3.3 Pandangan beberapa ulama mengenai pernikahan wanita hamil . Diantaranya:
Madzhab Hanafiyyah: masih terdapat perbedaan pendaan pendapat, diantaranya:
Pernikahan tetap sah, baik dengan laki-laki yang menghamili atau tidak
Pernikahan sah dengan syarat harus dengan laki-laki yang menghamili, dan tidak boleh di kumpuli kecuali sudah melahirkan
Boleh nikah dengan orang lain asal sudah melahirkan
Boleh nikah asal sudah melewati masa haid dan suci, dan ketika sudah menikah maka tidak boleh dikumpuli kecuali sudah melewati masa istibro'
Malikiyyah : tidak sah perkawinannya kecuali dengan laki-laki yang menghamilinya dan ini harus memenuhi syarat, yaitu harus taubat terlebih dahulu.
Imam Syafi'i : Beliau berpendapat lebih longgar. Bukan berarti zina itu dilegalkan. Itu adalah praduga yang salah, karena perzinaan apapun sudah terkutuk. Imam Syafi'i berkata, "Kalau satu orang mencuri buah dari satu pohon, ketika itu haram. Kemudian dia beli pohon itu, maka apakah buahnya tadi masih haram atau sudah halal ? Itu sudah halal. Tadinya haram kemudian menikah baik-baik maka menjadi halal". Tapi agar tidak salah paham- apakah dia terbebas dari dosa berzina ataukah dia terbebas dari murka Tuhan? TIDAK. Itu tadi dari segi hukum. Dalam pandangan madzhab ini, wanita yang zina itu tidak mempunyai iddah. adapun jika melangsungkan pernikahan, maka nikahnya tetap sah.
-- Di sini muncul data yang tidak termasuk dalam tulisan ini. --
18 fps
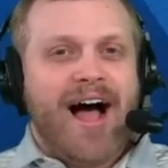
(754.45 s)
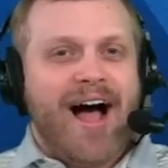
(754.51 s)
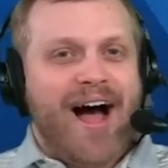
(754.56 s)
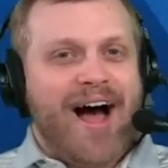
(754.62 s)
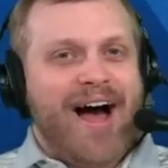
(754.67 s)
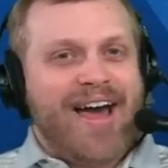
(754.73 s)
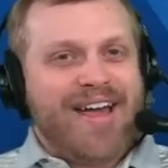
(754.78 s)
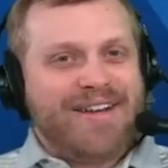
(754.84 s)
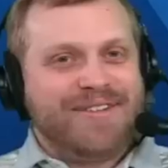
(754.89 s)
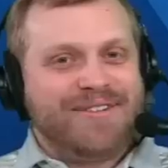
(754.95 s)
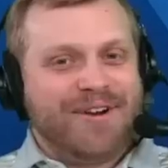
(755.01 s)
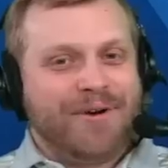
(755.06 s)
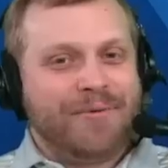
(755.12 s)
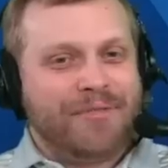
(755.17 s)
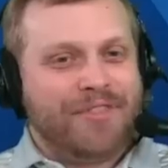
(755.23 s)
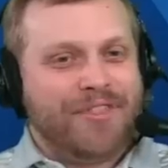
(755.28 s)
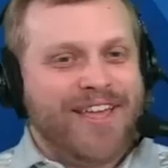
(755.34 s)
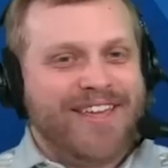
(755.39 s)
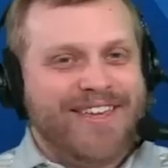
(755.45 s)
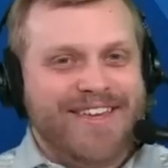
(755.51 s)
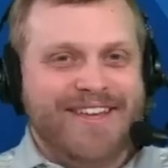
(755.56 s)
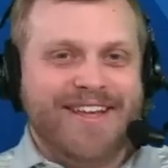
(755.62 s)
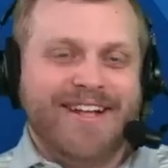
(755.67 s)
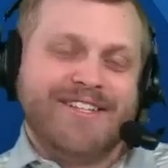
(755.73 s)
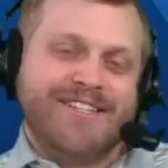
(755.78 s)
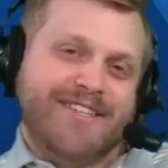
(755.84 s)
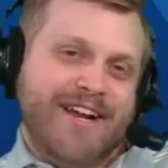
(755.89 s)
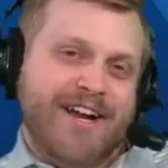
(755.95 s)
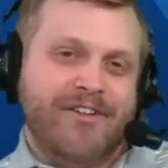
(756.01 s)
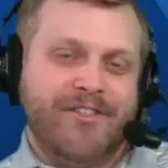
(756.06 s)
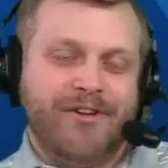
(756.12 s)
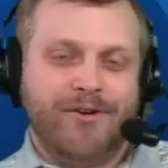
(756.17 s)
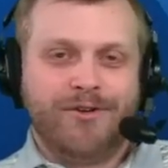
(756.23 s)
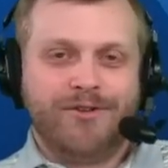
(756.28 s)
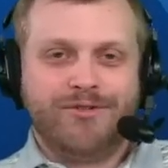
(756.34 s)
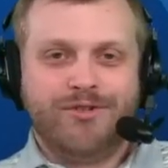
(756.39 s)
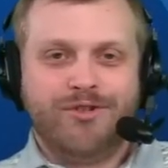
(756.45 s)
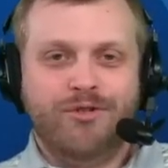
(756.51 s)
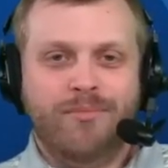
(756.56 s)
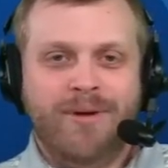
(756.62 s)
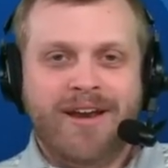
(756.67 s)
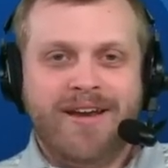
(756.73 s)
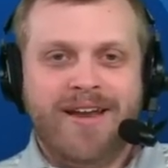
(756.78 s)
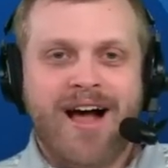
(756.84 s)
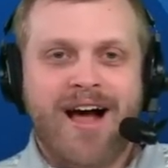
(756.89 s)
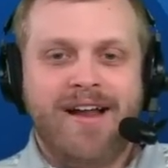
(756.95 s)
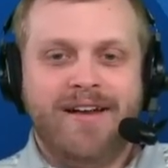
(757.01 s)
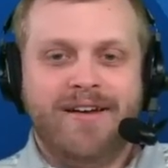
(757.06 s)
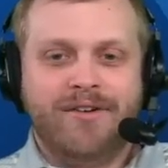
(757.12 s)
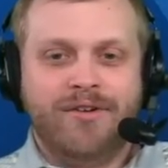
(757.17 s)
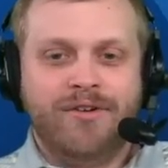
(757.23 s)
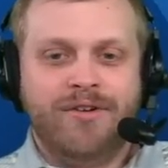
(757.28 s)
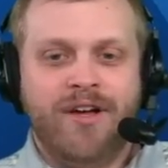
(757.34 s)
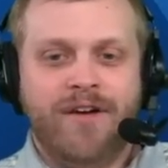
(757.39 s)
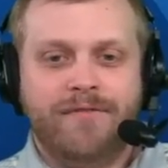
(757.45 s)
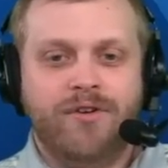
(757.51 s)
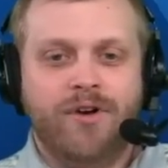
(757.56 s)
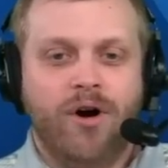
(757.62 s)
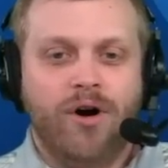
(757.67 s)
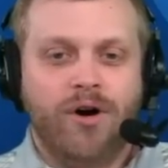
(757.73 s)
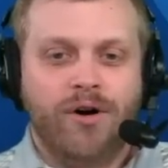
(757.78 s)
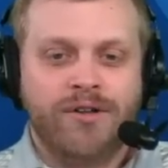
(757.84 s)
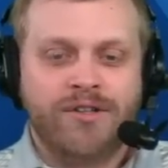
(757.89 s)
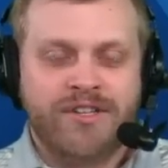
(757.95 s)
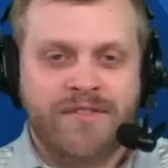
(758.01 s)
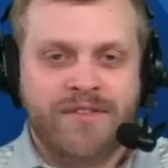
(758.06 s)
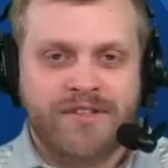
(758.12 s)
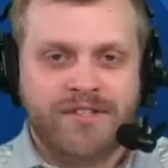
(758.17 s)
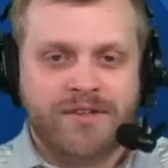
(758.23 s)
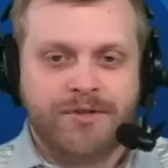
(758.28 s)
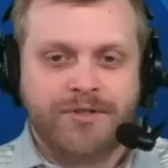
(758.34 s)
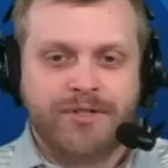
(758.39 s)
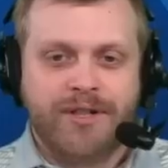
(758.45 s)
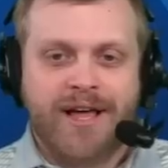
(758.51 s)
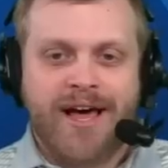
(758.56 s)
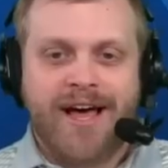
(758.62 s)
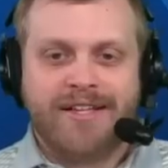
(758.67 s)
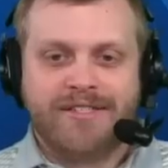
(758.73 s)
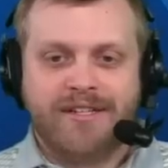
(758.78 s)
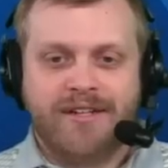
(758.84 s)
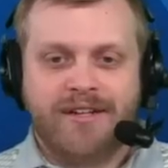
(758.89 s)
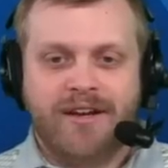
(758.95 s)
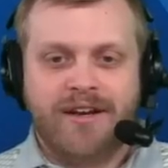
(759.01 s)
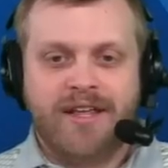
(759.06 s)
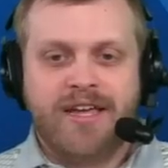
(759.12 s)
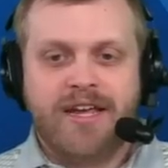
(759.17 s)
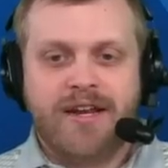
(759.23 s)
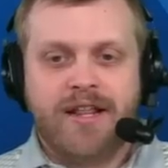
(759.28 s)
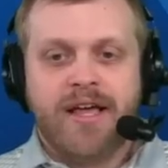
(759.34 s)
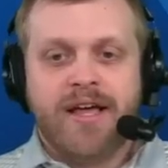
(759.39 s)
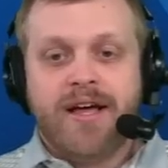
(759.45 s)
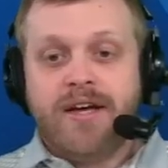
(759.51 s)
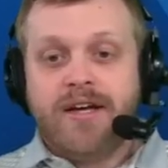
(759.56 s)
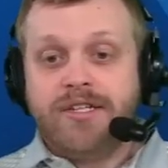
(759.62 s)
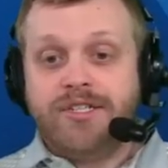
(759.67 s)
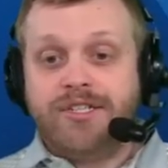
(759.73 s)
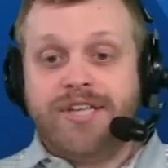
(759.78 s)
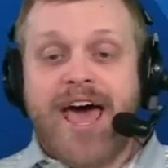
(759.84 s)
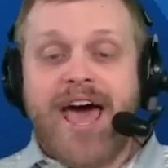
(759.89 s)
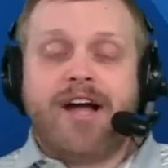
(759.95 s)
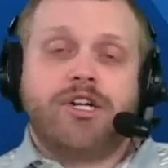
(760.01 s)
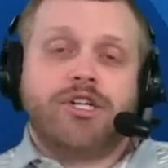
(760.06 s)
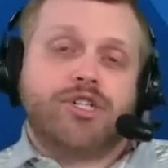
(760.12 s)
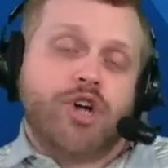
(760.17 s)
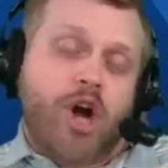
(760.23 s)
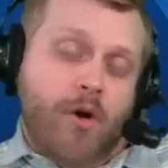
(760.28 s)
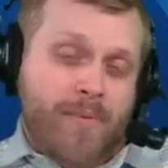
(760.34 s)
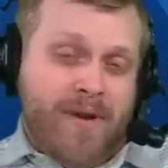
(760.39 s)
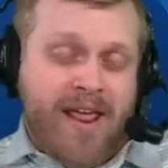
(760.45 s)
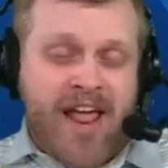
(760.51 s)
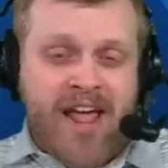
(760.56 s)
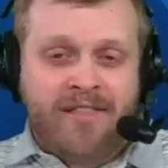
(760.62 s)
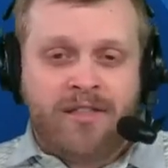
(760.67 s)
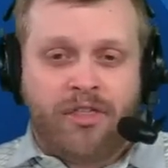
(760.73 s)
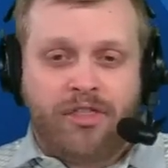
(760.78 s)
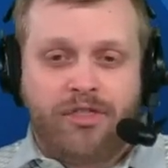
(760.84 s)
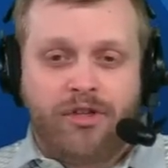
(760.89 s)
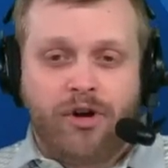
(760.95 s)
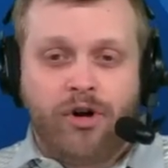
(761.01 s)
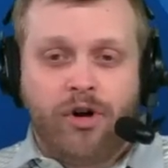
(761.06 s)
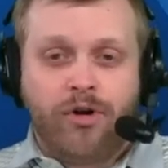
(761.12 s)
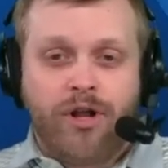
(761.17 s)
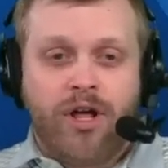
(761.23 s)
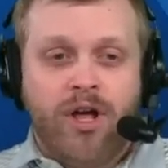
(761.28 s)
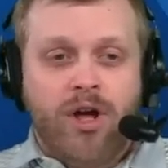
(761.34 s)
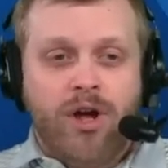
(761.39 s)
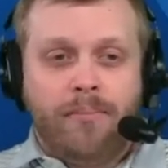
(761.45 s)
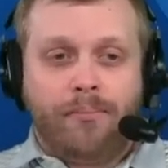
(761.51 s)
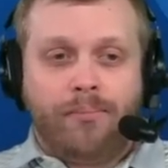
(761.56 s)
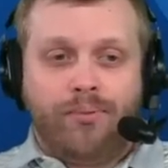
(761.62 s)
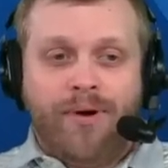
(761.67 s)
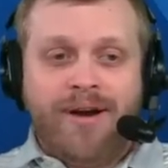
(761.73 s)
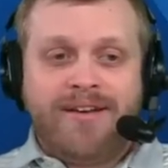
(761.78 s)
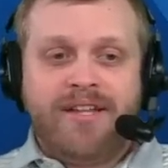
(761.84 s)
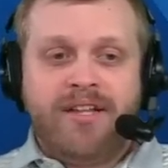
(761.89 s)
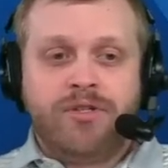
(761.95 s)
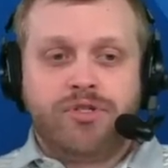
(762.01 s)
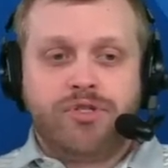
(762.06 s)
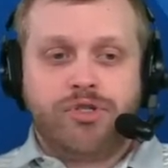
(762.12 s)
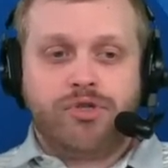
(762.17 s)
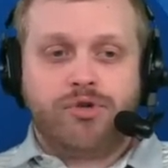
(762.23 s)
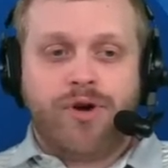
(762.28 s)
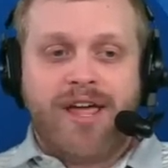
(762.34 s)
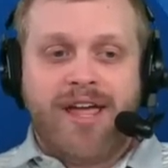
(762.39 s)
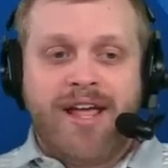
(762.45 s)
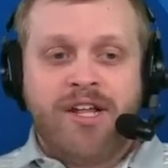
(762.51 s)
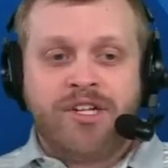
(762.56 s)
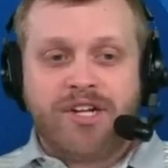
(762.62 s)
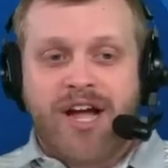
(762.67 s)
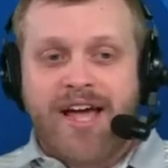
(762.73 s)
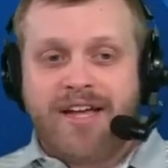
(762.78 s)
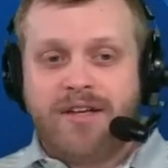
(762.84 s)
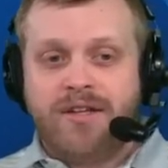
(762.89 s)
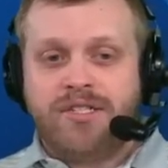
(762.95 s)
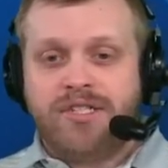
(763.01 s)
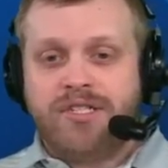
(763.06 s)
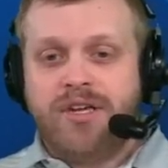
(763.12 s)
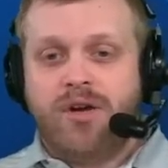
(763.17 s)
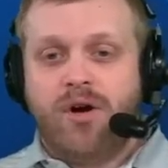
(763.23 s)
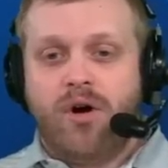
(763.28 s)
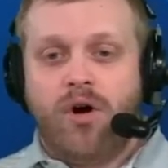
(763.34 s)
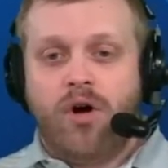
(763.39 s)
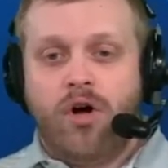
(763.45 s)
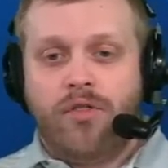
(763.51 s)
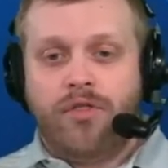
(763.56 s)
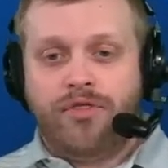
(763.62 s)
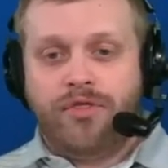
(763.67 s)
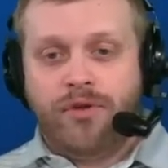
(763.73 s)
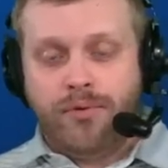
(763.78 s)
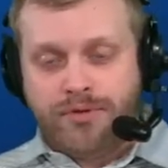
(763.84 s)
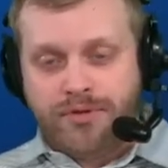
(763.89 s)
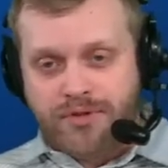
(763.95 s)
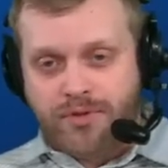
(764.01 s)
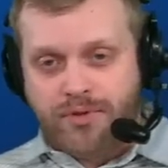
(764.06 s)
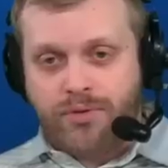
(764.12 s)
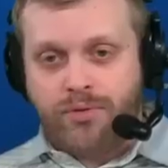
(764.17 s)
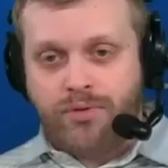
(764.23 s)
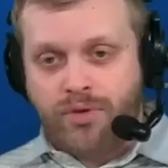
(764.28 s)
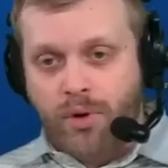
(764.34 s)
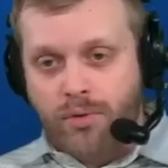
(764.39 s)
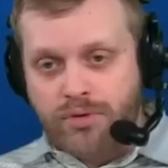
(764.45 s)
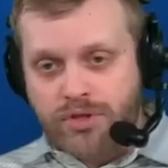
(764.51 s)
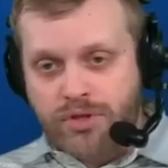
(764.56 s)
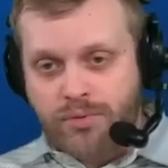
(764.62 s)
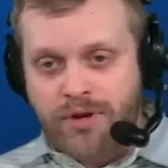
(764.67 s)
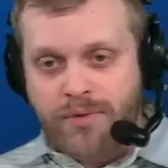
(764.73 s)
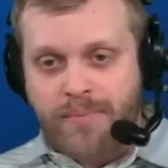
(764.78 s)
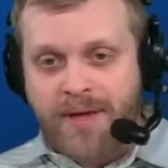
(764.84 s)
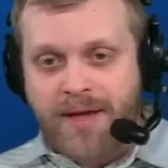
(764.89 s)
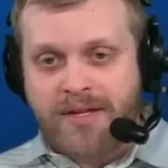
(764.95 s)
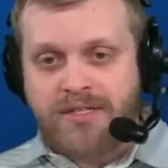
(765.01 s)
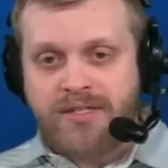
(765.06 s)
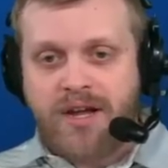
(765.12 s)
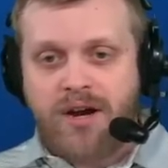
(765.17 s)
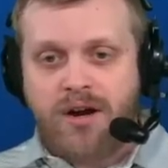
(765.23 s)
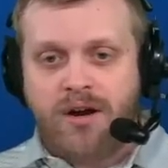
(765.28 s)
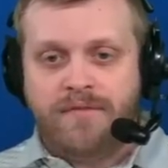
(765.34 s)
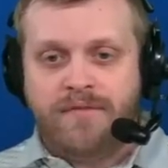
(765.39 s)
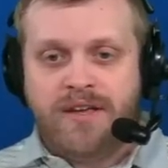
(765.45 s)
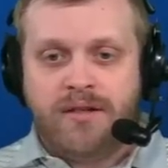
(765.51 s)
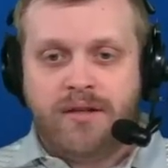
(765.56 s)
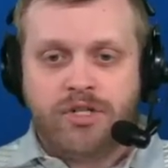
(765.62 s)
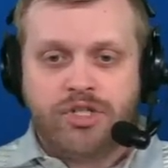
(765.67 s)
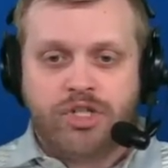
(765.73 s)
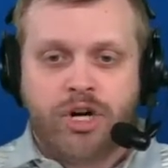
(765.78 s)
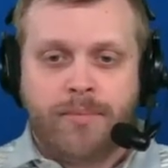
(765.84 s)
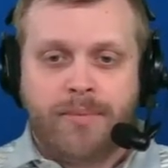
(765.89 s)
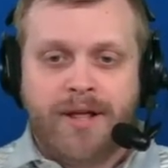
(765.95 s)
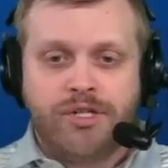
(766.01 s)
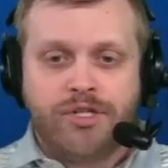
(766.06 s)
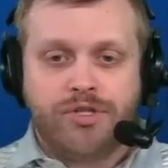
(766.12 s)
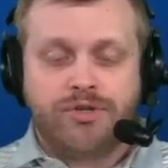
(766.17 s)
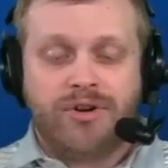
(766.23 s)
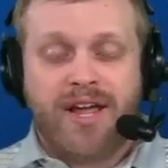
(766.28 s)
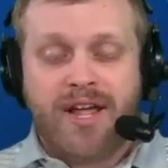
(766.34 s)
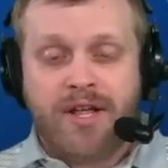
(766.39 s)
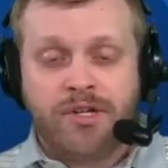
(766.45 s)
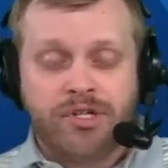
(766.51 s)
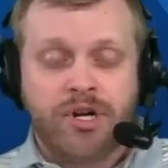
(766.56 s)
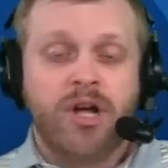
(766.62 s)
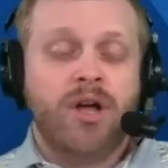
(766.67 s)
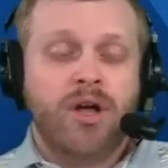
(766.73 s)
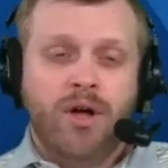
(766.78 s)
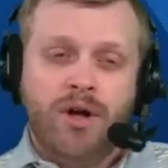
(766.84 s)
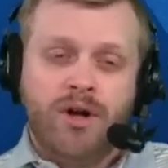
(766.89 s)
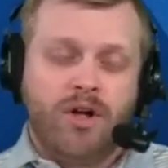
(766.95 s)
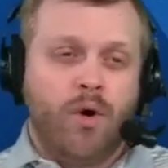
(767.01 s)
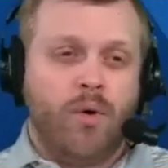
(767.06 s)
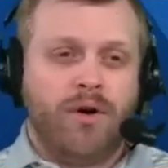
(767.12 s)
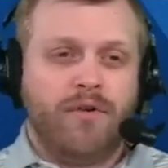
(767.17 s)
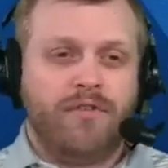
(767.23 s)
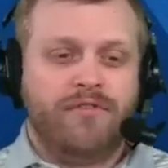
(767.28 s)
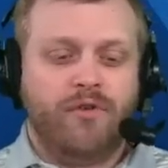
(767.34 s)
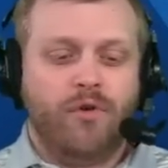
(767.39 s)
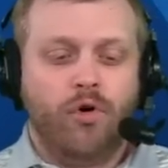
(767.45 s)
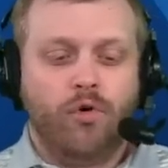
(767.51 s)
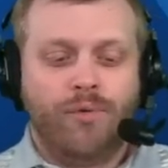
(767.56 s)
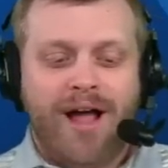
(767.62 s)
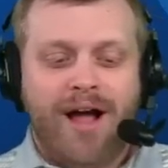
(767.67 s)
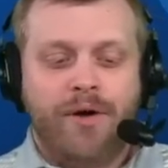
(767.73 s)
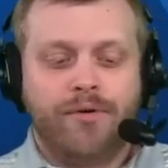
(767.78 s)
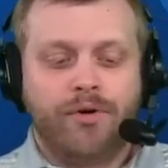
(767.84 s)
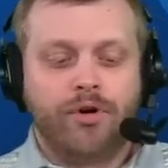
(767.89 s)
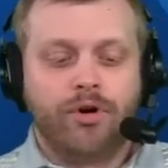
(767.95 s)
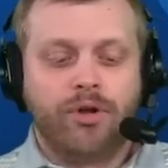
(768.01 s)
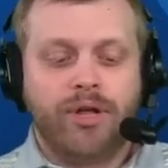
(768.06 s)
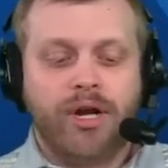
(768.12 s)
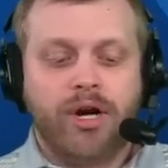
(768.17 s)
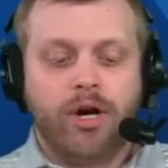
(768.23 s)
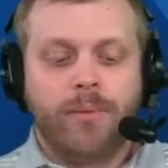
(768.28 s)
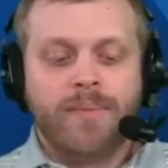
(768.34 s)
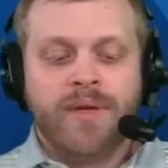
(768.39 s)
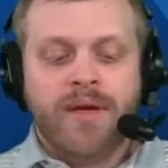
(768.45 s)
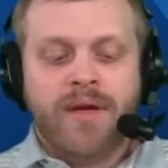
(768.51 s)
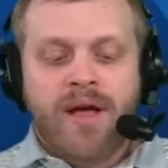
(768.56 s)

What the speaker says: I don't think he gets there. There are too many not good enough guards in this year's class and the need. Zach Charbonnet in the 3rd. Brenton Strange. I could see all those 3 picks there. Avila, Charbonnet, Strange going a full round earlier.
Imam Abu Hanifah : menjelaskan bahwa bila yang menikahi wanita hamil itu adalah laki-laki yang menghamilinya, hukumnya boleh. Sedangkan kalau yang menikahinya itu bukan laki-laki yang menghamilinya, maka laki-laki itu tidak boleh menggaulinya hingga melahirkan.
Imam Malik dan Imam Ahmad bin Hanbal: yang mengatakan laki-laki yang tidak menghamili tidak boleh menikahi wanita yang hamil, kecuali setelah wanita hamil itu melahirkan dan telah habis masa 'iddahnya.
Imam Ahmad menambahkan satu syarat lagi, yaitu wanita tersebut harus sudah bertobat dari dosa zinanya. Jika belum bertobat dari dosa zina, maka dia masih belum boleh menikah dengan siapa pun.